# What you have to do:
Leaving the pictures aside, transcribe only and exactly the lines from the one with "(1.80 s to 2.70 s)" through the end of the entries, both included.

[Saved data entries]
★ ★ ★ ★ ★ ★ ★
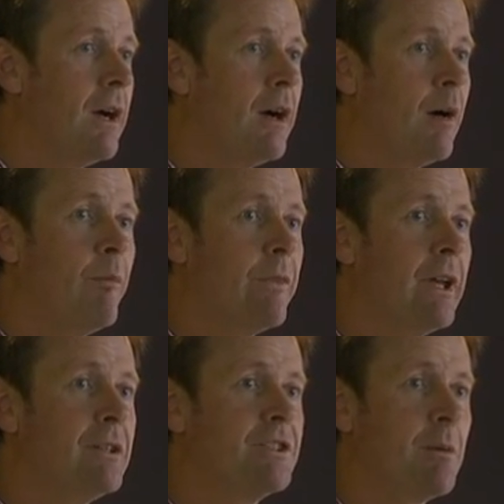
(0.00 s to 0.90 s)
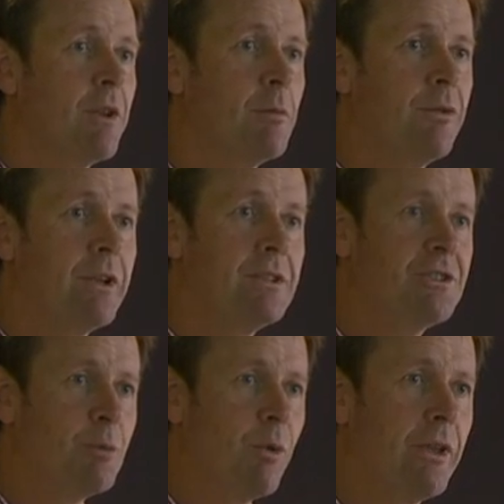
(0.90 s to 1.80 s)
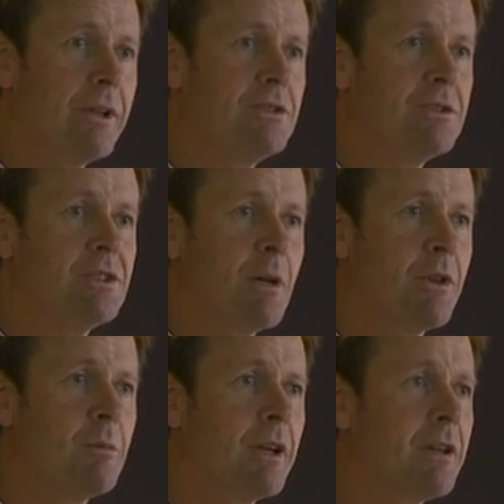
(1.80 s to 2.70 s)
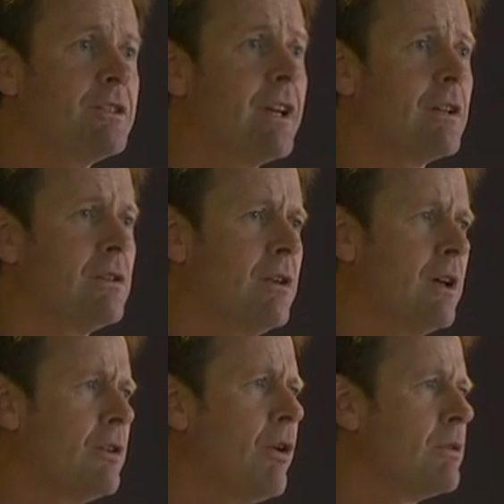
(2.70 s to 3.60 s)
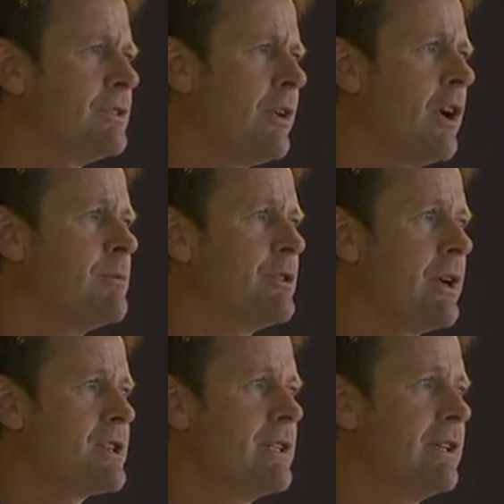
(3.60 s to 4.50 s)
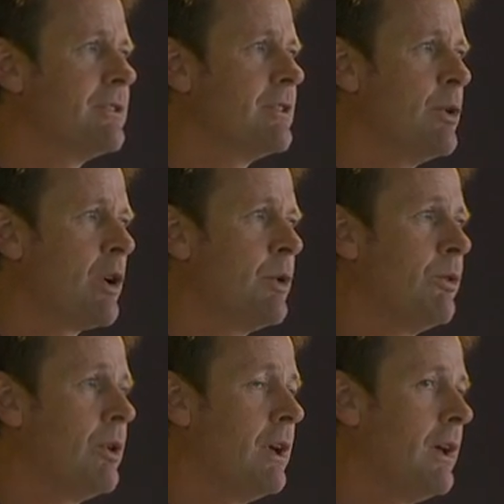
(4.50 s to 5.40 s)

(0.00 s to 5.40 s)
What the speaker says: And some of them are fairly simple things, and some of them are going to take a long time to actually get to the bottom of.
★ ★ ★ ★ ★ ★ ★
# Problem solution:
(1.80 s to 2.70 s)
(2.70 s to 3.60 s)
(3.60 s to 4.50 s)
(4.50 s to 5.40 s)

(0.00 s to 5.40 s)
What the speaker says: And some of them are fairly simple things, and some of them are going to take a long time to actually get to the bottom of.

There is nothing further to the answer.